Wireless networking: Persistent Systems to provide mobile ad-hoc networking (MANET) for unmanned aircraft
Unmanned aircraft designer Insitu in Bingen, Wash., needed mobile ad-hoc networking (MANET) capability for the company’s ScanEagle, ScanEagle2, ScanEagle3, Integrator, and RQ-21A Blackjack unmanned aerial vehicles (UAVs). They found their solution from Persistent Systems LLC in New York.
Persistent Systems and Insitu, a Boeing company, have entered into a five-year agreement for Insitu to incorporate Persistent’s Wave Relay MANET technology into Insitu UAVs.
Installing Persistent’s MANET radios on unmanned aircraft will enable Insitu UAVs to join land-, air-, and sea-based networks to enable warfighters to share voice and data, including imagery, video, and text.
The agreement between Persistent and Insitu enables Insitu to join the Wave Relay Ecosystem, an alliance of companies using Wave Relay MANET radios. This will enable Insitu’s UAVs to work seamlessly with all other Wave Relay MANET-enabled products.
“Integrating the Wave Relay MANET into our products gives our systems a critical communication capability, enabling a wholly networked field solution,” says Matt Bartow, Insitu’s chief technology officer.

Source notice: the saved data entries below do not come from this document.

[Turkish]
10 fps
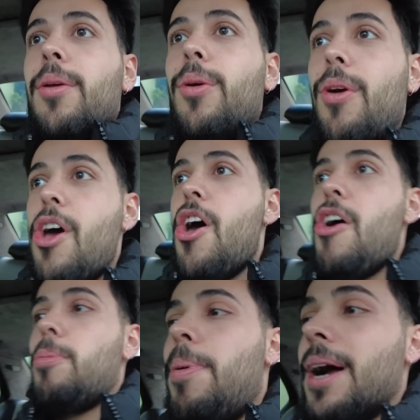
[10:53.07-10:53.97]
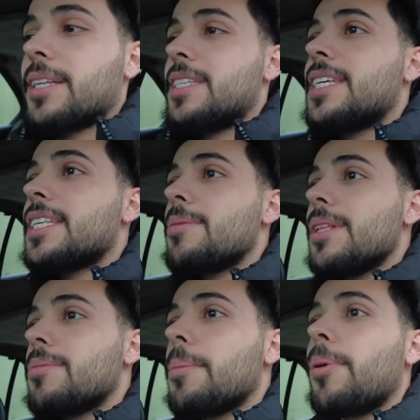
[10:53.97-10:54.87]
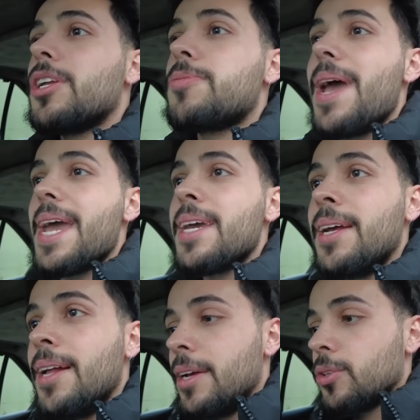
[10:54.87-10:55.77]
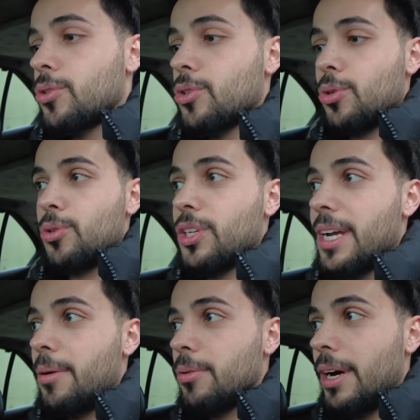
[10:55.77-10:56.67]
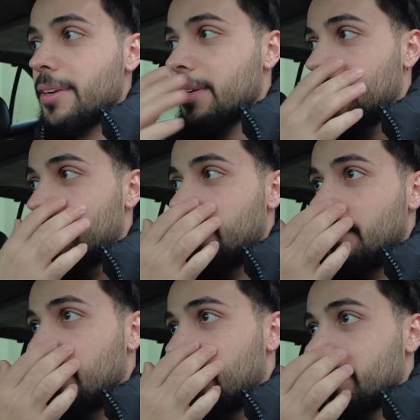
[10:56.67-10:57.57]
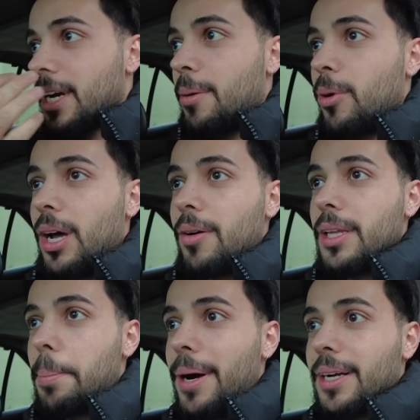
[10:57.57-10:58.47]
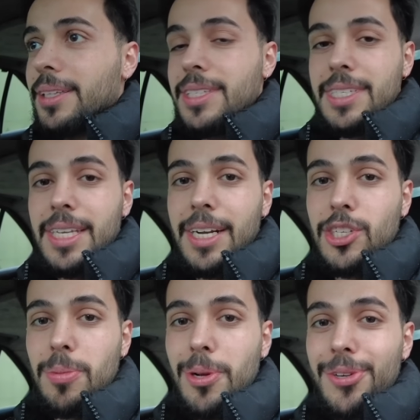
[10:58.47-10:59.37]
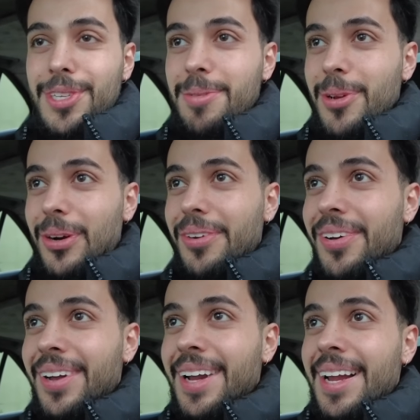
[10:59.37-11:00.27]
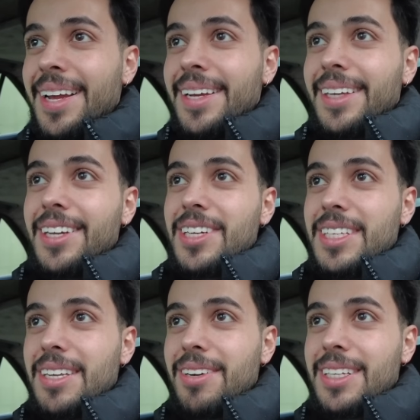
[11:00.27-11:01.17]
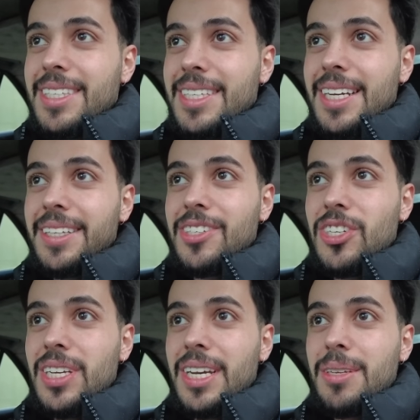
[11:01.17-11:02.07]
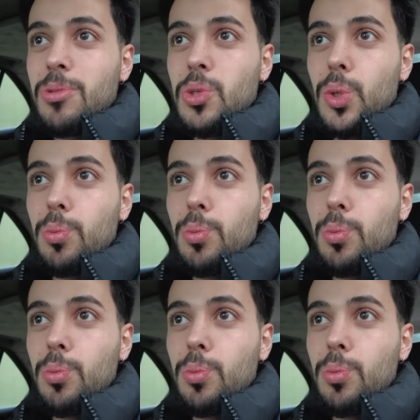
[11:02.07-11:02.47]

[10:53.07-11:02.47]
Ee, parksız gezebilir miyim polis bey? Çünkü sonuçta yağmur var. Yağmurlu havada park sisleri açabiliyoruz diye biliyorum. Geçen sefer sislerden ceza yediğim için çok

Ad-hoc networking enables warfighters operating in the same region to create RF networks on the fly to enable data networking, in areas where no communications infrastructure exists. Each Persistent Systems radio acts simultaneously as a transmitter, receiver, and network node — similar to a cell phone tower.
The Wave Relay MANET adapts quickly and continuously to fluctuations in terrain and other difficult environmental conditions to make the most of connectivity and communications performance.
The Wave Relay MANET’s proprietary routing algorithm enables users to incorporate vast numbers of meshed communications devices into the network in which the devices themselves form the communication infrastructure.
Persistent Systems Wave Relay radios each use three antennas instead of one to boost communications range and power, as well as to mitigate the effects of multipath and other interference to keep data communications open and operating at high bandwidth.